BEGIN Task data

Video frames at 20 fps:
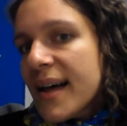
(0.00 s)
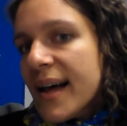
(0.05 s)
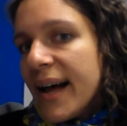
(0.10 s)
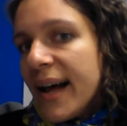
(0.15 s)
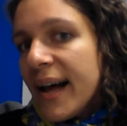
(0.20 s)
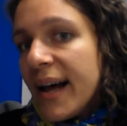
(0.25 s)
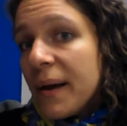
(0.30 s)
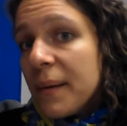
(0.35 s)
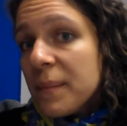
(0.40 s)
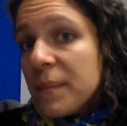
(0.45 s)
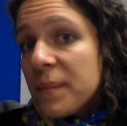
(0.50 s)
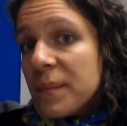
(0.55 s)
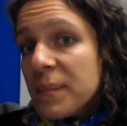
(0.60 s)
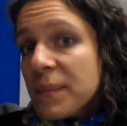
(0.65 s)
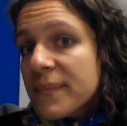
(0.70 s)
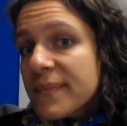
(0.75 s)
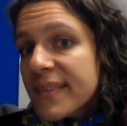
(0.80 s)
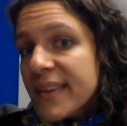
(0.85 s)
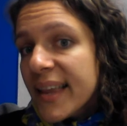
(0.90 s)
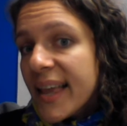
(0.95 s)

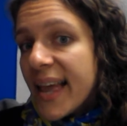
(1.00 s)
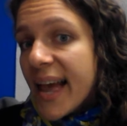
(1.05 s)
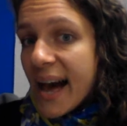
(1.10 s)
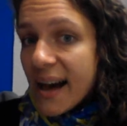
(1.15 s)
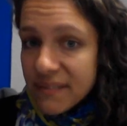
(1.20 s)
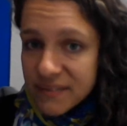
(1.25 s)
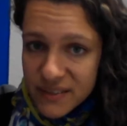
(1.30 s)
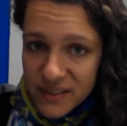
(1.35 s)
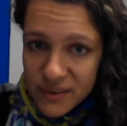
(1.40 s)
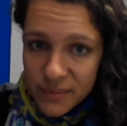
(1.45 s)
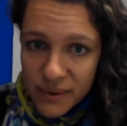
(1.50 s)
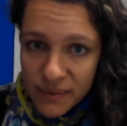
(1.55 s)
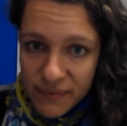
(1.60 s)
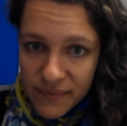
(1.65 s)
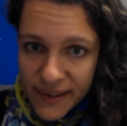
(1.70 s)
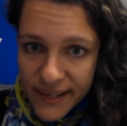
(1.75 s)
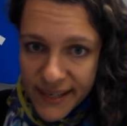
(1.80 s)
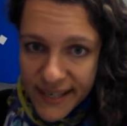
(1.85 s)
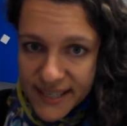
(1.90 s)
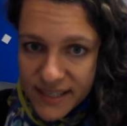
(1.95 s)
after we
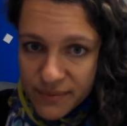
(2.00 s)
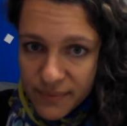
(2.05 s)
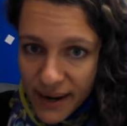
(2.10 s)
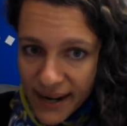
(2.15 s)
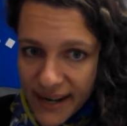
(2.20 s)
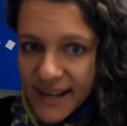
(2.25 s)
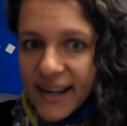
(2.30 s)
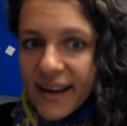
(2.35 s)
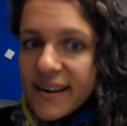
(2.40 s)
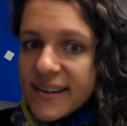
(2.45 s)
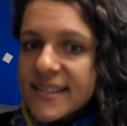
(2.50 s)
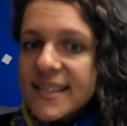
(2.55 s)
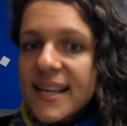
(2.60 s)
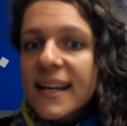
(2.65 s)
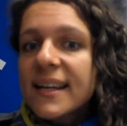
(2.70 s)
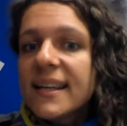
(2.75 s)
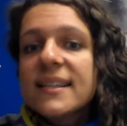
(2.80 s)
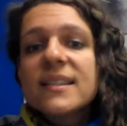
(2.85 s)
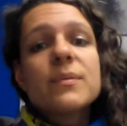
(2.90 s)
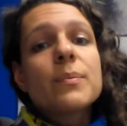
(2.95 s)
finished writing our
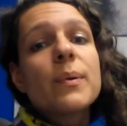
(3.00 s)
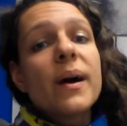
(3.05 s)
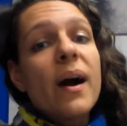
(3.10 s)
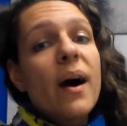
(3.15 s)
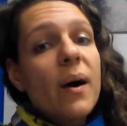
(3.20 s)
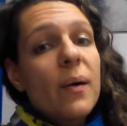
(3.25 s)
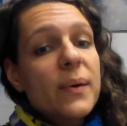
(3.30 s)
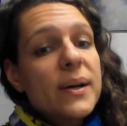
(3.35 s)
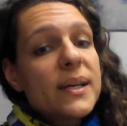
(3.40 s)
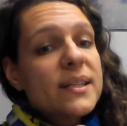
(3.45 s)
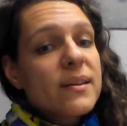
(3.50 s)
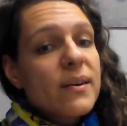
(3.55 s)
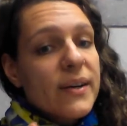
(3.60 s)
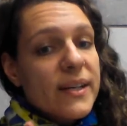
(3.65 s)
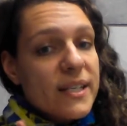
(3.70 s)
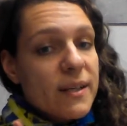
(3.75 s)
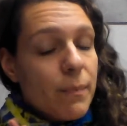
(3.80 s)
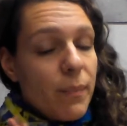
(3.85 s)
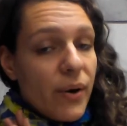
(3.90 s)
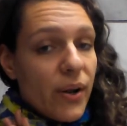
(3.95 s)
sentence, we're always
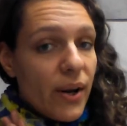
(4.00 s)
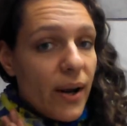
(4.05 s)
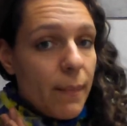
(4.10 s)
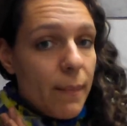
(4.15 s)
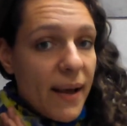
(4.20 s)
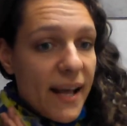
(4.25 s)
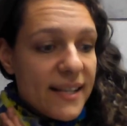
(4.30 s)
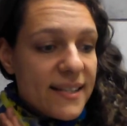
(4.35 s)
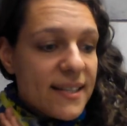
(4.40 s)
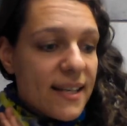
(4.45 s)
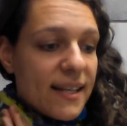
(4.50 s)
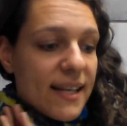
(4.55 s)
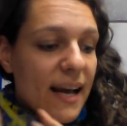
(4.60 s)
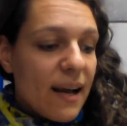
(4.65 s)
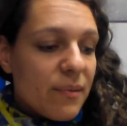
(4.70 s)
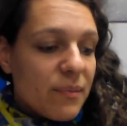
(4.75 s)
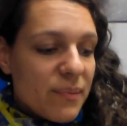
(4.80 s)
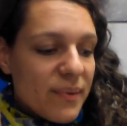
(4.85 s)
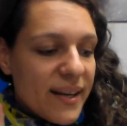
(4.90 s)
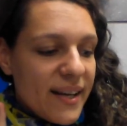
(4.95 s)
going to put our pencil
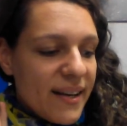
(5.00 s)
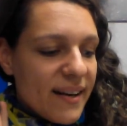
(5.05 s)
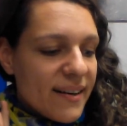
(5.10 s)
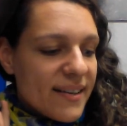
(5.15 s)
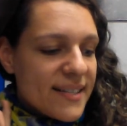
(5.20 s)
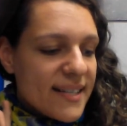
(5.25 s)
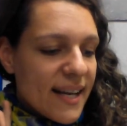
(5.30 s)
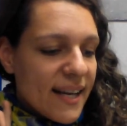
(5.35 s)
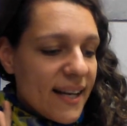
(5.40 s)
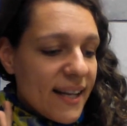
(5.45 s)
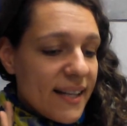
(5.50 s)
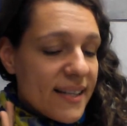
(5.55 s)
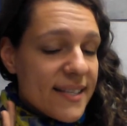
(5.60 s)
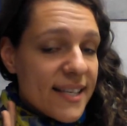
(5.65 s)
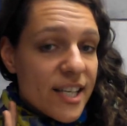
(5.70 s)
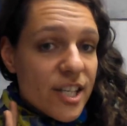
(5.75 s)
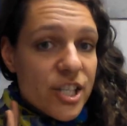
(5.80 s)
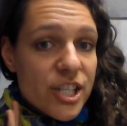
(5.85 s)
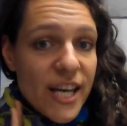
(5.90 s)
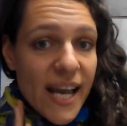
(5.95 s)
down, read our sentence,
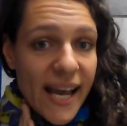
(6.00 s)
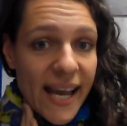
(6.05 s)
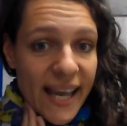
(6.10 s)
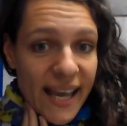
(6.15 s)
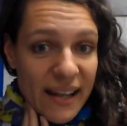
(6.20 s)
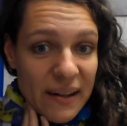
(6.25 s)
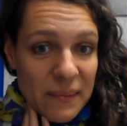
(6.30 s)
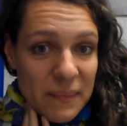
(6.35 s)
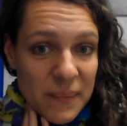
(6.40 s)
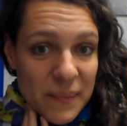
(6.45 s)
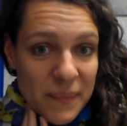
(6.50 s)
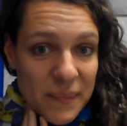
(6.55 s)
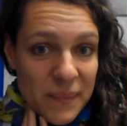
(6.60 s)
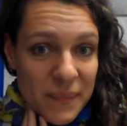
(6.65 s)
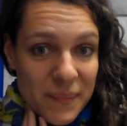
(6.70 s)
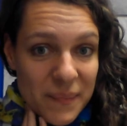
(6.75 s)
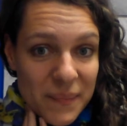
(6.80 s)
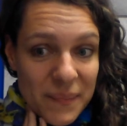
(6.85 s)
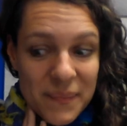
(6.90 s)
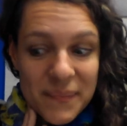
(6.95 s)
and check it.
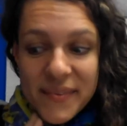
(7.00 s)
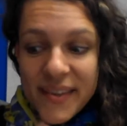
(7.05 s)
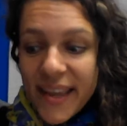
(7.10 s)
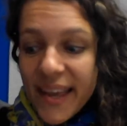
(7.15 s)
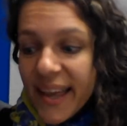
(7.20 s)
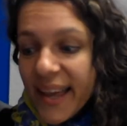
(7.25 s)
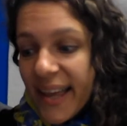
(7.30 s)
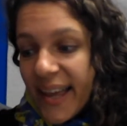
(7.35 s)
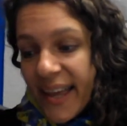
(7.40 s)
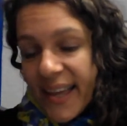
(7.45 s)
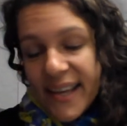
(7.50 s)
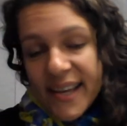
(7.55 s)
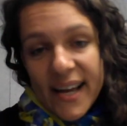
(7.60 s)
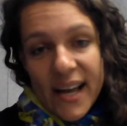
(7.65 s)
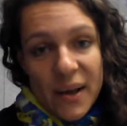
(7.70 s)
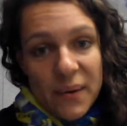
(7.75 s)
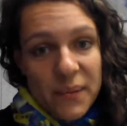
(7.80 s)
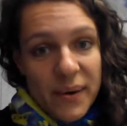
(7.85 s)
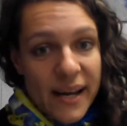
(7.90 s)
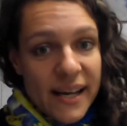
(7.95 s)

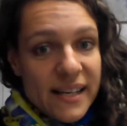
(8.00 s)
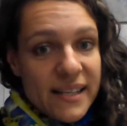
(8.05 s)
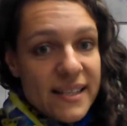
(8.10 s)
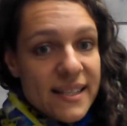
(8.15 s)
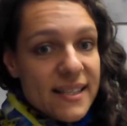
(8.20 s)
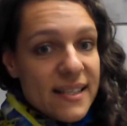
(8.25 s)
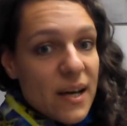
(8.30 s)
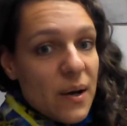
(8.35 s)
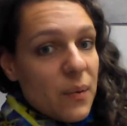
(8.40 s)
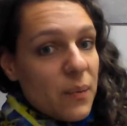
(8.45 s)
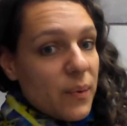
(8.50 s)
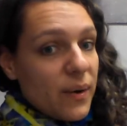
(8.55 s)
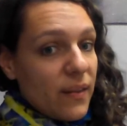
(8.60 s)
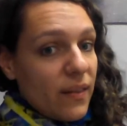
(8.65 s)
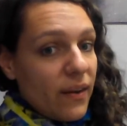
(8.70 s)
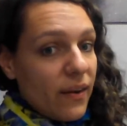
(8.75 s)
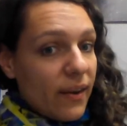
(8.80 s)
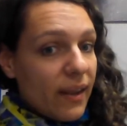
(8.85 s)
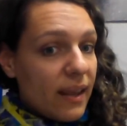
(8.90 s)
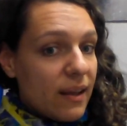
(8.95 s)
All right, so we're
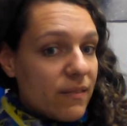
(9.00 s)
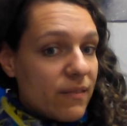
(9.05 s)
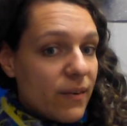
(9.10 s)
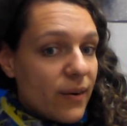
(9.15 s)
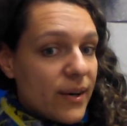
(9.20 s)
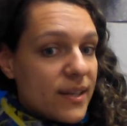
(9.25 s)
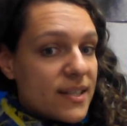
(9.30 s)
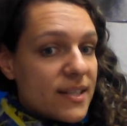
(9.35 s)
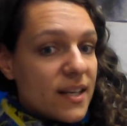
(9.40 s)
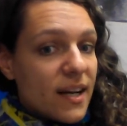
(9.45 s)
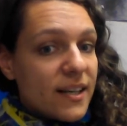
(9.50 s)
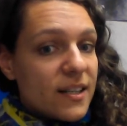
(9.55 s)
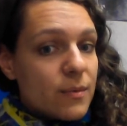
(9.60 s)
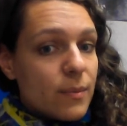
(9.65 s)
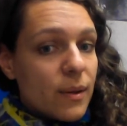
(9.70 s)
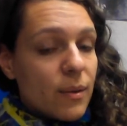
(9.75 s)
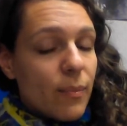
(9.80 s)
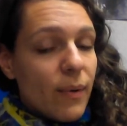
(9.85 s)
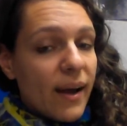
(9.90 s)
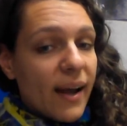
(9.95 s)
looking for, it starts
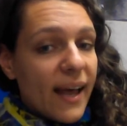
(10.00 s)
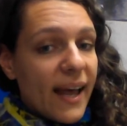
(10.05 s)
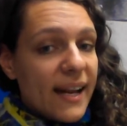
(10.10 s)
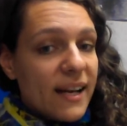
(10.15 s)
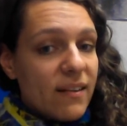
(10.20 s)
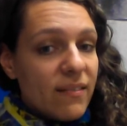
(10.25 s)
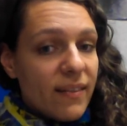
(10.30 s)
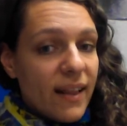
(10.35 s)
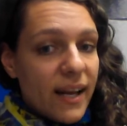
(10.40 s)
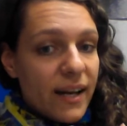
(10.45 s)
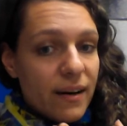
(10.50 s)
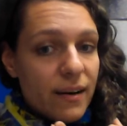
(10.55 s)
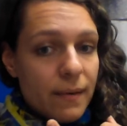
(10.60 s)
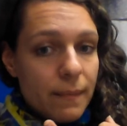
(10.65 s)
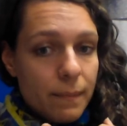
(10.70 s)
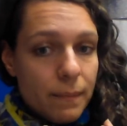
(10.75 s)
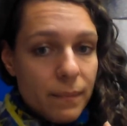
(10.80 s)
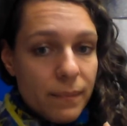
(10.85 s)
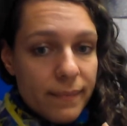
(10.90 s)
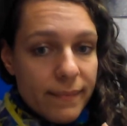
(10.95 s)
with what kind of letter?
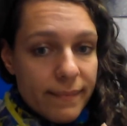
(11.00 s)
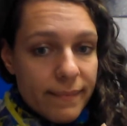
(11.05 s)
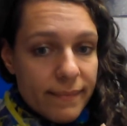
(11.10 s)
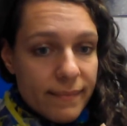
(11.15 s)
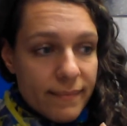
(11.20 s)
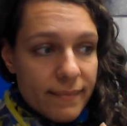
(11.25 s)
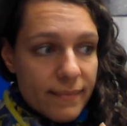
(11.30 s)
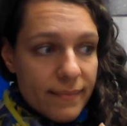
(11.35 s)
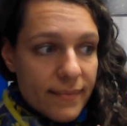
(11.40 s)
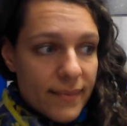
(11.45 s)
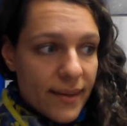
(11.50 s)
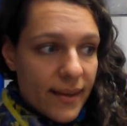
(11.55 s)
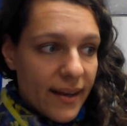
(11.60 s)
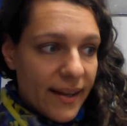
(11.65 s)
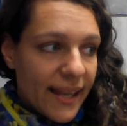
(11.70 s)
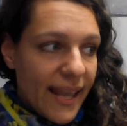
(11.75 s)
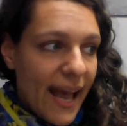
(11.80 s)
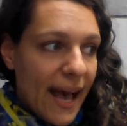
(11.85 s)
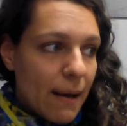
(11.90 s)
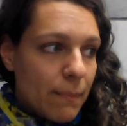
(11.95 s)

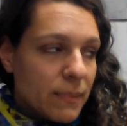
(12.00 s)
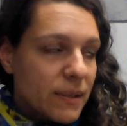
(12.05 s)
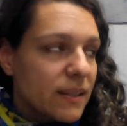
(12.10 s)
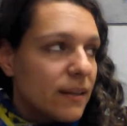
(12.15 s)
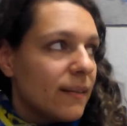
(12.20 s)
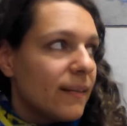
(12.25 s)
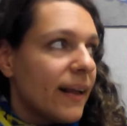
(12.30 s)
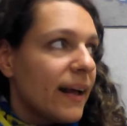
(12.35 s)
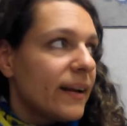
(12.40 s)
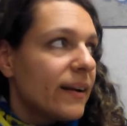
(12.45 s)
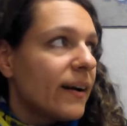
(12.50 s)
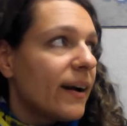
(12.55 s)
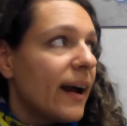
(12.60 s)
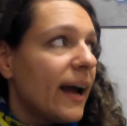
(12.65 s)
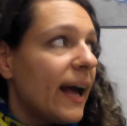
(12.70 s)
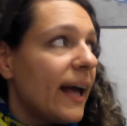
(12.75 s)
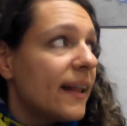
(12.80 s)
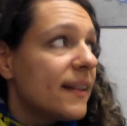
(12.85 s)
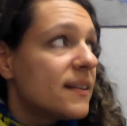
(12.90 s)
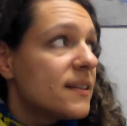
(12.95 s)
A capital letter,
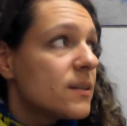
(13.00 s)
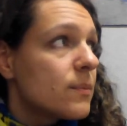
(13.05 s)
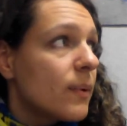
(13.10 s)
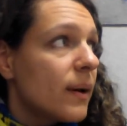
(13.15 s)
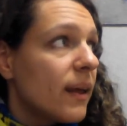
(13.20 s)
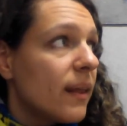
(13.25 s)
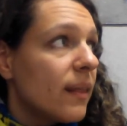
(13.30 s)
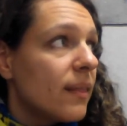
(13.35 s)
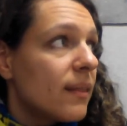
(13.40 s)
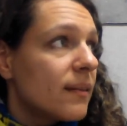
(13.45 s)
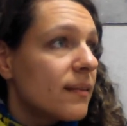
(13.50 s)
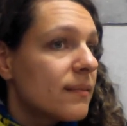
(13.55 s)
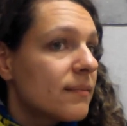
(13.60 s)
ends with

END Task data

Task » Would you write out the data exactly, with no pictures in the copy?

The answer »
Video frames at 20 fps:
(0.00 s)
(0.05 s)
(0.10 s)
(0.15 s)
(0.20 s)
(0.25 s)
(0.30 s)
(0.35 s)
(0.40 s)
(0.45 s)
(0.50 s)
(0.55 s)
(0.60 s)
(0.65 s)
(0.70 s)
(0.75 s)
(0.80 s)
(0.85 s)
(0.90 s)
(0.95 s)

(1.00 s)
(1.05 s)
(1.10 s)
(1.15 s)
(1.20 s)
(1.25 s)
(1.30 s)
(1.35 s)
(1.40 s)
(1.45 s)
(1.50 s)
(1.55 s)
(1.60 s)
(1.65 s)
(1.70 s)
(1.75 s)
(1.80 s)
(1.85 s)
(1.90 s)
(1.95 s)
after we
(2.00 s)
(2.05 s)
(2.10 s)
(2.15 s)
(2.20 s)
(2.25 s)
(2.30 s)
(2.35 s)
(2.40 s)
(2.45 s)
(2.50 s)
(2.55 s)
(2.60 s)
(2.65 s)
(2.70 s)
(2.75 s)
(2.80 s)
(2.85 s)
(2.90 s)
(2.95 s)
finished writing our
(3.00 s)
(3.05 s)
(3.10 s)
(3.15 s)
(3.20 s)
(3.25 s)
(3.30 s)
(3.35 s)
(3.40 s)
(3.45 s)
(3.50 s)
(3.55 s)
(3.60 s)
(3.65 s)
(3.70 s)
(3.75 s)
(3.80 s)
(3.85 s)
(3.90 s)
(3.95 s)
sentence, we're always
(4.00 s)
(4.05 s)
(4.10 s)
(4.15 s)
(4.20 s)
(4.25 s)
(4.30 s)
(4.35 s)
(4.40 s)
(4.45 s)
(4.50 s)
(4.55 s)
(4.60 s)
(4.65 s)
(4.70 s)
(4.75 s)
(4.80 s)
(4.85 s)
(4.90 s)
(4.95 s)
going to put our pencil
(5.00 s)
(5.05 s)
(5.10 s)
(5.15 s)
(5.20 s)
(5.25 s)
(5.30 s)
(5.35 s)
(5.40 s)
(5.45 s)
(5.50 s)
(5.55 s)
(5.60 s)
(5.65 s)
(5.70 s)
(5.75 s)
(5.80 s)
(5.85 s)
(5.90 s)
(5.95 s)
down, read our sentence,
(6.00 s)
(6.05 s)
(6.10 s)
(6.15 s)
(6.20 s)
(6.25 s)
(6.30 s)
(6.35 s)
(6.40 s)
(6.45 s)
(6.50 s)
(6.55 s)
(6.60 s)
(6.65 s)
(6.70 s)
(6.75 s)
(6.80 s)
(6.85 s)
(6.90 s)
(6.95 s)
and check it.
(7.00 s)
(7.05 s)
(7.10 s)
(7.15 s)
(7.20 s)
(7.25 s)
(7.30 s)
(7.35 s)
(7.40 s)
(7.45 s)
(7.50 s)
(7.55 s)
(7.60 s)
(7.65 s)
(7.70 s)
(7.75 s)
(7.80 s)
(7.85 s)
(7.90 s)
(7.95 s)

(8.00 s)
(8.05 s)
(8.10 s)
(8.15 s)
(8.20 s)
(8.25 s)
(8.30 s)
(8.35 s)
(8.40 s)
(8.45 s)
(8.50 s)
(8.55 s)
(8.60 s)
(8.65 s)
(8.70 s)
(8.75 s)
(8.80 s)
(8.85 s)
(8.90 s)
(8.95 s)
All right, so we're
(9.00 s)
(9.05 s)
(9.10 s)
(9.15 s)
(9.20 s)
(9.25 s)
(9.30 s)
(9.35 s)
(9.40 s)
(9.45 s)
(9.50 s)
(9.55 s)
(9.60 s)
(9.65 s)
(9.70 s)
(9.75 s)
(9.80 s)
(9.85 s)
(9.90 s)
(9.95 s)
looking for, it starts
(10.00 s)
(10.05 s)
(10.10 s)
(10.15 s)
(10.20 s)
(10.25 s)
(10.30 s)
(10.35 s)
(10.40 s)
(10.45 s)
(10.50 s)
(10.55 s)
(10.60 s)
(10.65 s)
(10.70 s)
(10.75 s)
(10.80 s)
(10.85 s)
(10.90 s)
(10.95 s)
with what kind of letter?
(11.00 s)
(11.05 s)
(11.10 s)
(11.15 s)
(11.20 s)
(11.25 s)
(11.30 s)
(11.35 s)
(11.40 s)
(11.45 s)
(11.50 s)
(11.55 s)
(11.60 s)
(11.65 s)
(11.70 s)
(11.75 s)
(11.80 s)
(11.85 s)
(11.90 s)
(11.95 s)

(12.00 s)
(12.05 s)
(12.10 s)
(12.15 s)
(12.20 s)
(12.25 s)
(12.30 s)
(12.35 s)
(12.40 s)
(12.45 s)
(12.50 s)
(12.55 s)
(12.60 s)
(12.65 s)
(12.70 s)
(12.75 s)
(12.80 s)
(12.85 s)
(12.90 s)
(12.95 s)
A capital letter,
(13.00 s)
(13.05 s)
(13.10 s)
(13.15 s)
(13.20 s)
(13.25 s)
(13.30 s)
(13.35 s)
(13.40 s)
(13.45 s)
(13.50 s)
(13.55 s)
(13.60 s)
ends with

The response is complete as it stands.